TELECOM: PD, RISCHIO SCORPORO RETE A CORDATA CON BERLUSCONI

TELECOM: PD, RISCHIO SCORPORO RETE A CORDATA CON BERLUSCONI
ROMA
(ANSA) – ROMA, 20 MAG – Il Pd teme “una riedizione di cordate su modello Alitalia per gestire la rete di Tlc scorporata, ipotesi alla quale si è giustamente ribellato il vertice Telecom e che troverebbe una opposizione frontale da parte del Pd oltre che delle forze sindacali”. Lo ha detto il responsabile comunicazioni del partito, Paolo Gentiloni, indicando la posizione del Pd.

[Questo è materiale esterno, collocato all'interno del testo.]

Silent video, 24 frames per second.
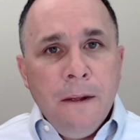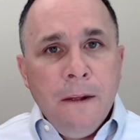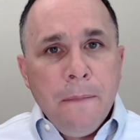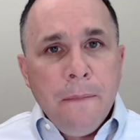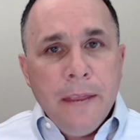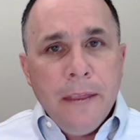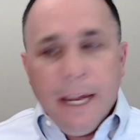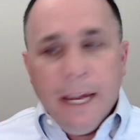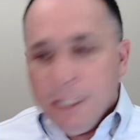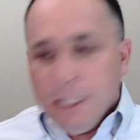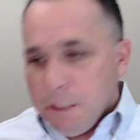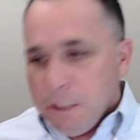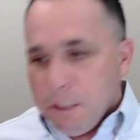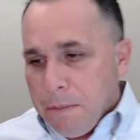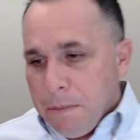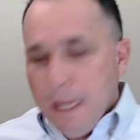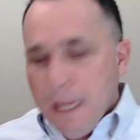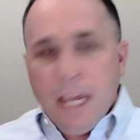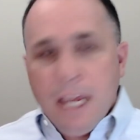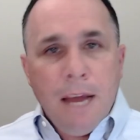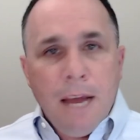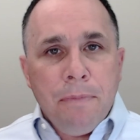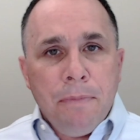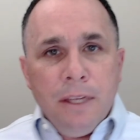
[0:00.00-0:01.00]
And speak
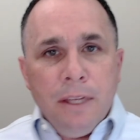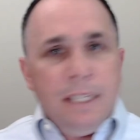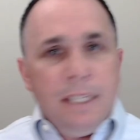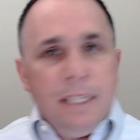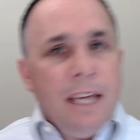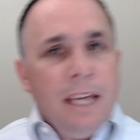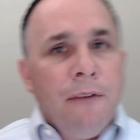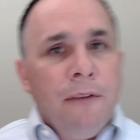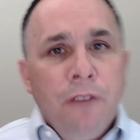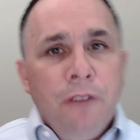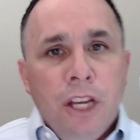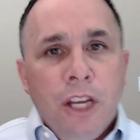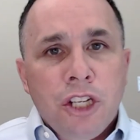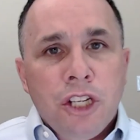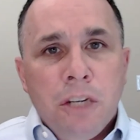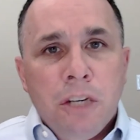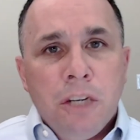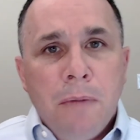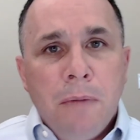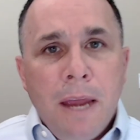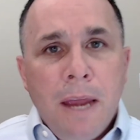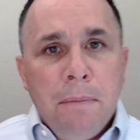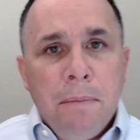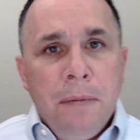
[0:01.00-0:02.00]
up, the definition
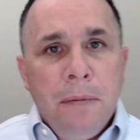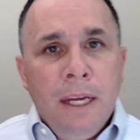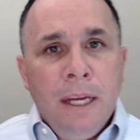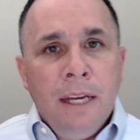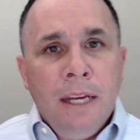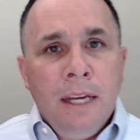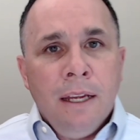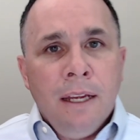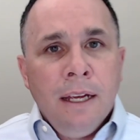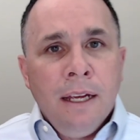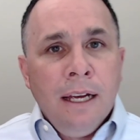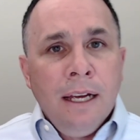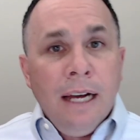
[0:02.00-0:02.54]
might be,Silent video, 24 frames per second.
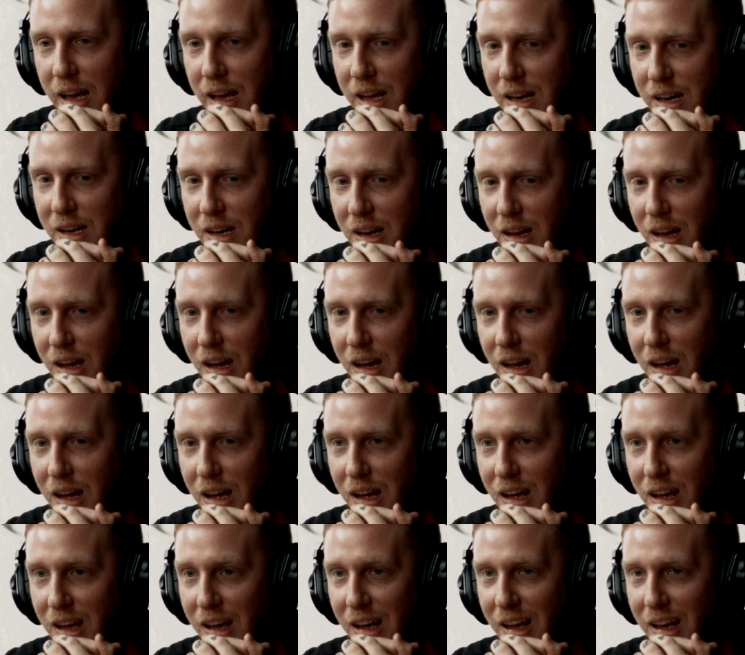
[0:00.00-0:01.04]
And
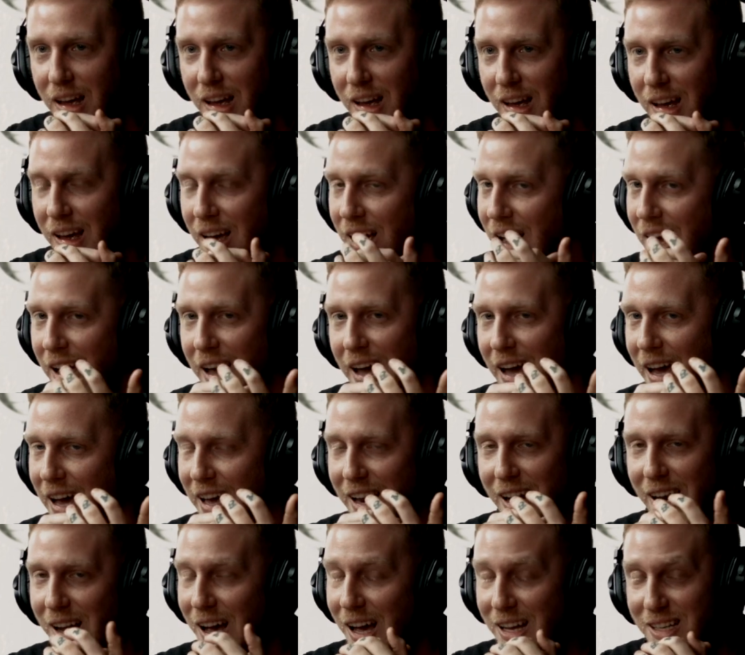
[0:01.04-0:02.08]

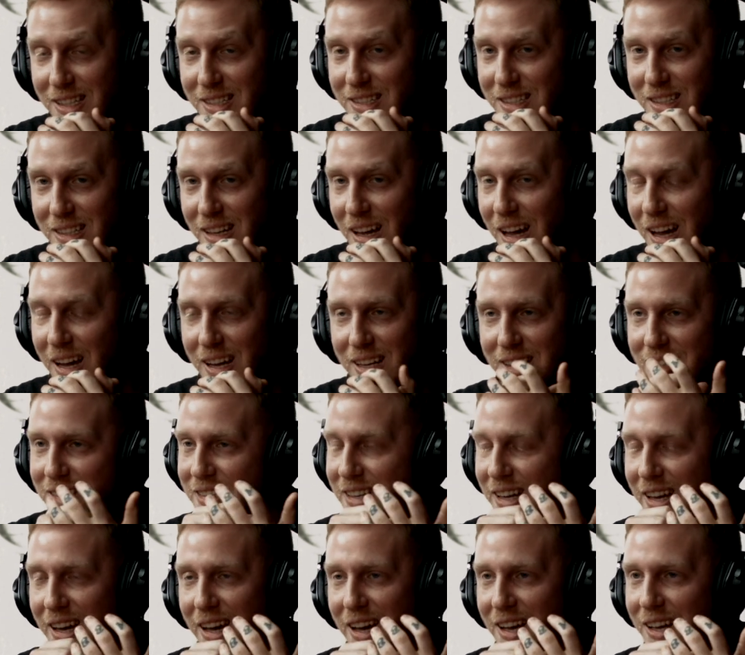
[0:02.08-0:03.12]

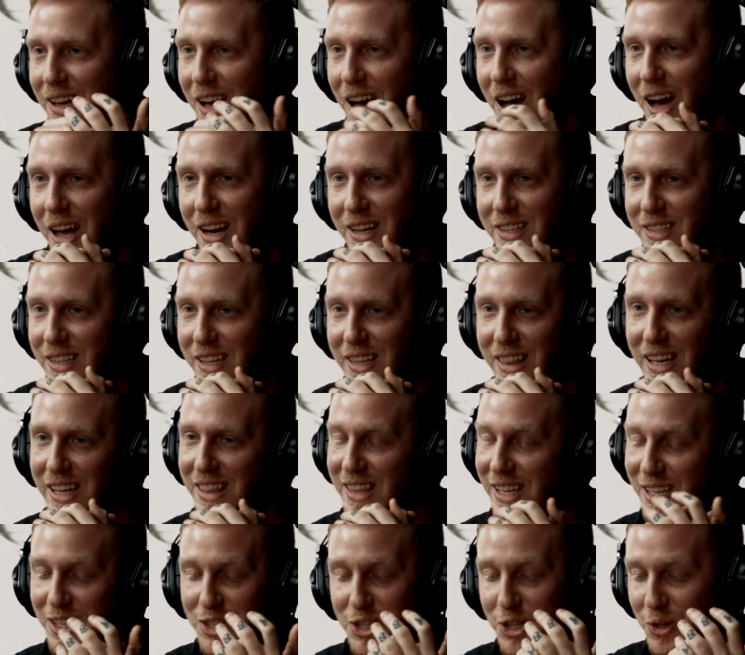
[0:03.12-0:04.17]
honestly, like
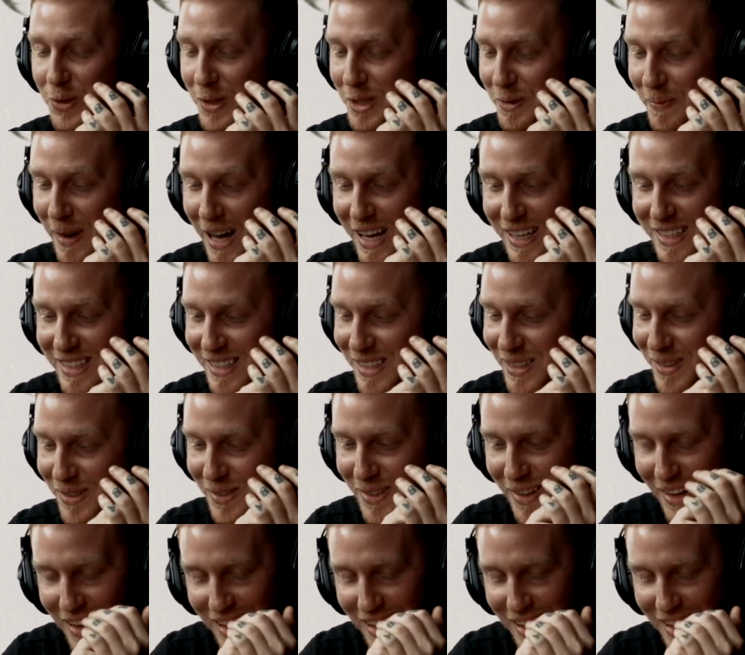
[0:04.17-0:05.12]
the issue is massive.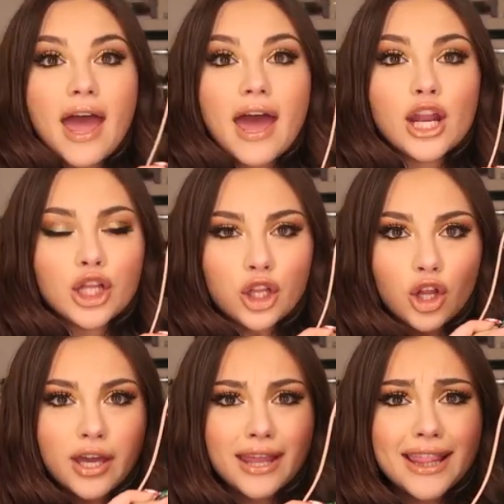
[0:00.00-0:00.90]
And
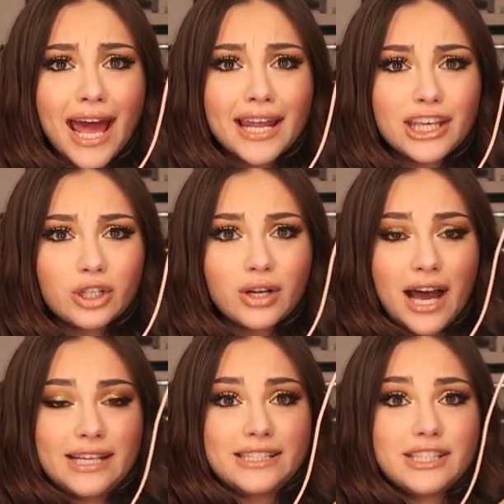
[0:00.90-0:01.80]
look at that heel,
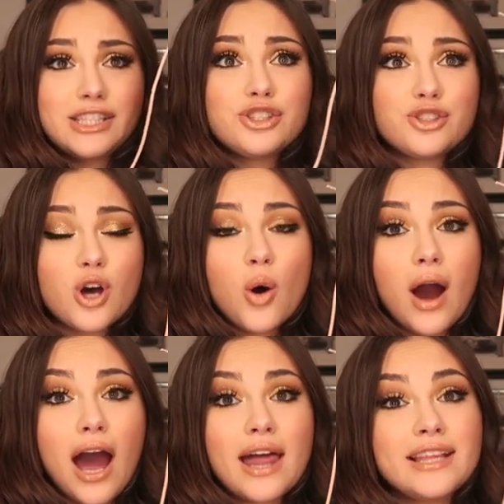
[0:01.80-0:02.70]
guys. This is so high.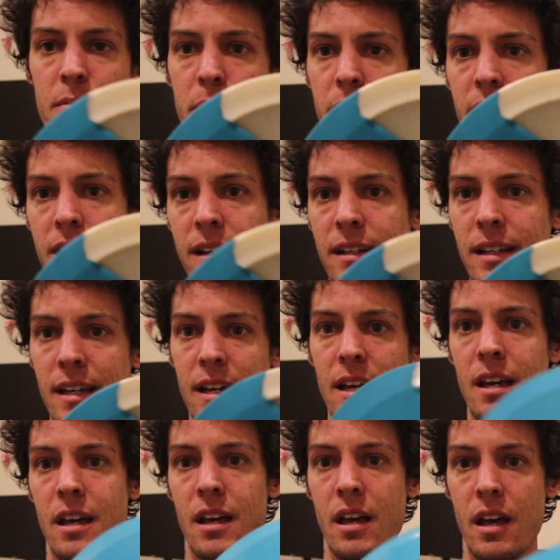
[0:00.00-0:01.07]
apart
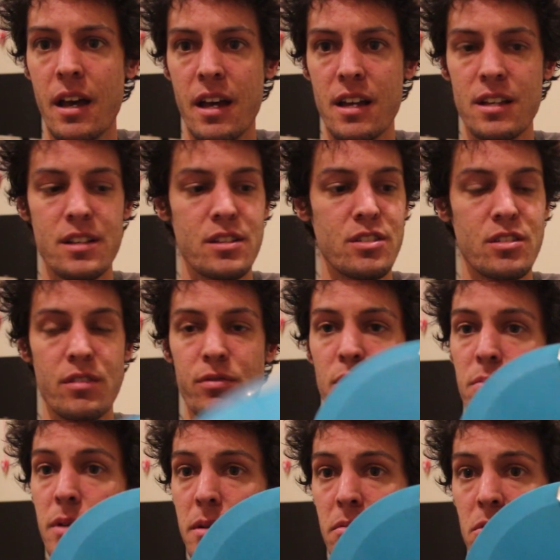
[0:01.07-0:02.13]
as a few
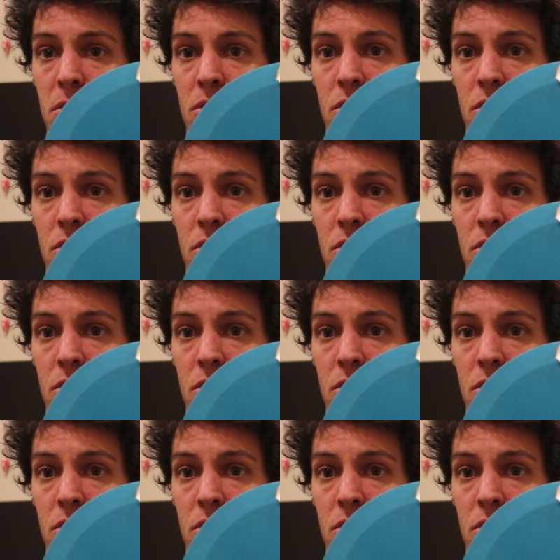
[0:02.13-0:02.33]
peopleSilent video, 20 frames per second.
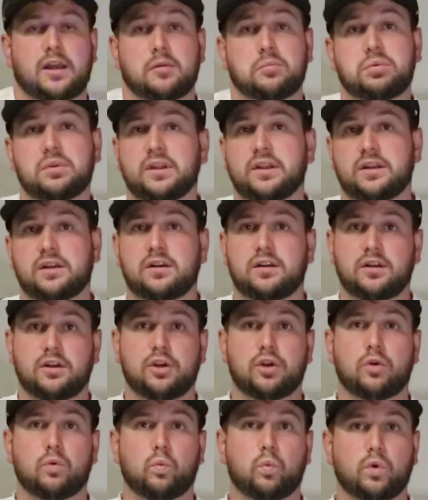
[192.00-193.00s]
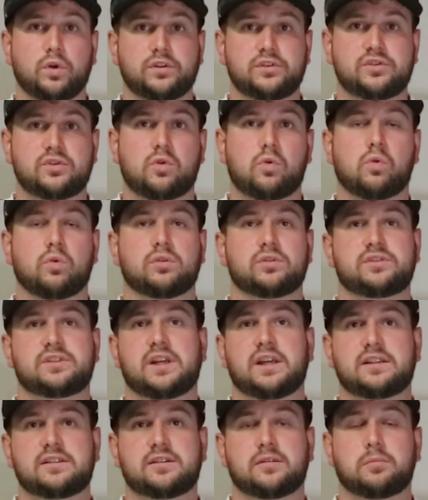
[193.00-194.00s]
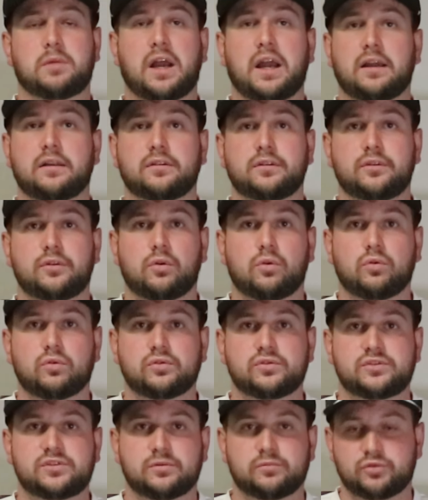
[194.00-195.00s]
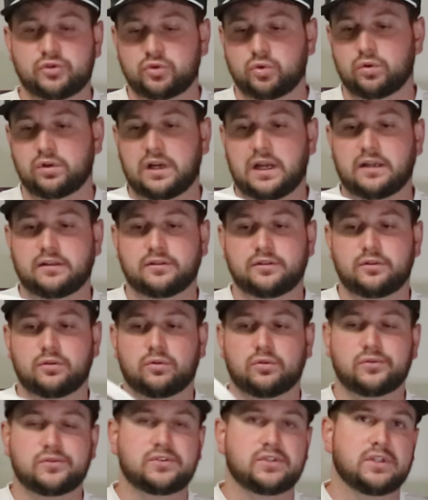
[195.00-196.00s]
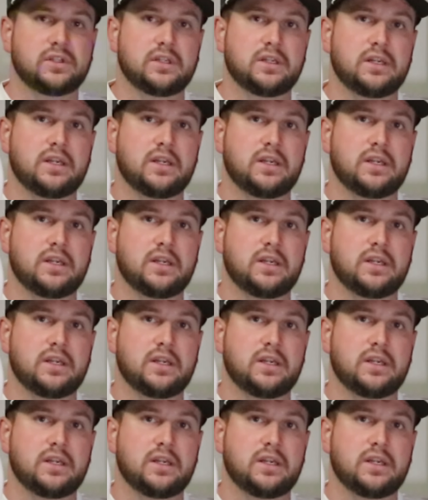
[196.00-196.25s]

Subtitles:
I played at a good woods course that had some island holes, some short island holes.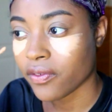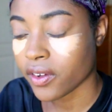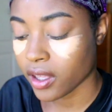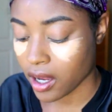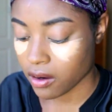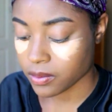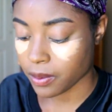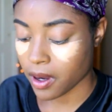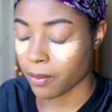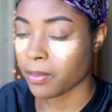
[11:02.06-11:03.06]
feel like I was
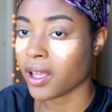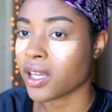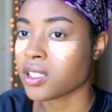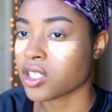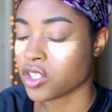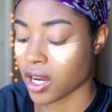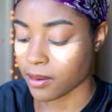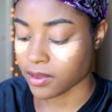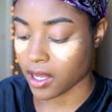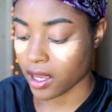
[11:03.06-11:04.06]
applying to
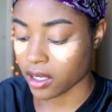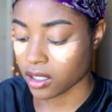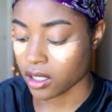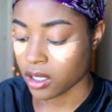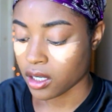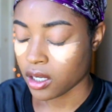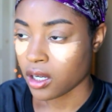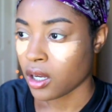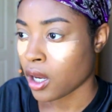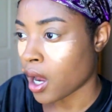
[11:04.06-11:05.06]
jobs that
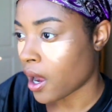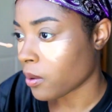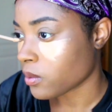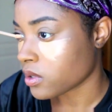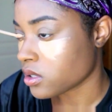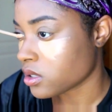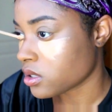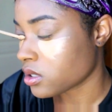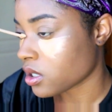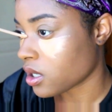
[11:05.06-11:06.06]
I
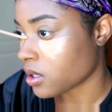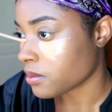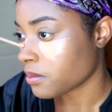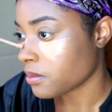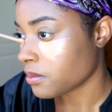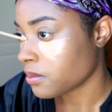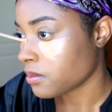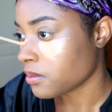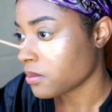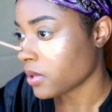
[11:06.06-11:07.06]
was um
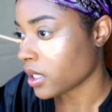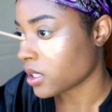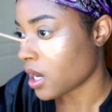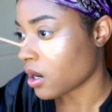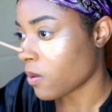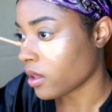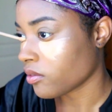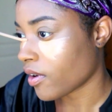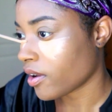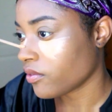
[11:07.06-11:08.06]
like not
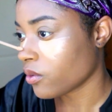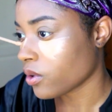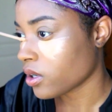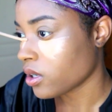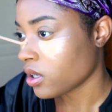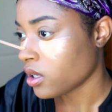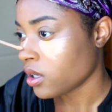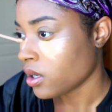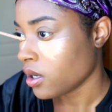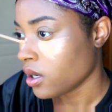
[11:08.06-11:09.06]
qualified for.
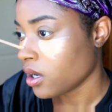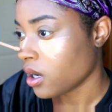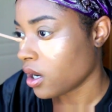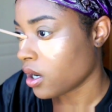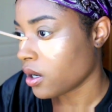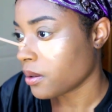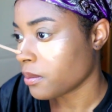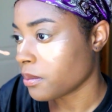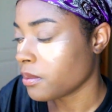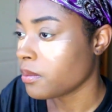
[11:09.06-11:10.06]

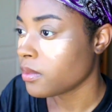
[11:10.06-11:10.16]
Um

Per Gentiloni “i contenuti nudi e crudi” degli obiettivi della maggioranza sarebbero emersi “in un recente convegno di Forza Italia sul tema: l’obiettivo di affidare la rete scorporata da Telecom a una nuova cordata di volenterosi, che magari veda tra i più volenterosi l’azienda del Premier”. Per il Pd si assiste così a “scenari di scorporo che definire dirigisti è dire poco nei confronti di una azienda privata quotata”. Quanto alla soluzione già  trovata, il cosiddetto modello Open access, per Gentiloni è “un approdo che sia pur ridimensionato rispetto alle previsioni iniziali è comunque accettabile. Ora però deve funzionare”. (ANSA).

Share on FacebookTweet about this on TwitterPin on PinterestShare on Google+

Articoli correlati

Mai parlato con Niel della partecipazione di Iliad in Telecom, dice De Puyfontaine. E su Mediaset: per ora nessuna collaborazione, ma in futuro…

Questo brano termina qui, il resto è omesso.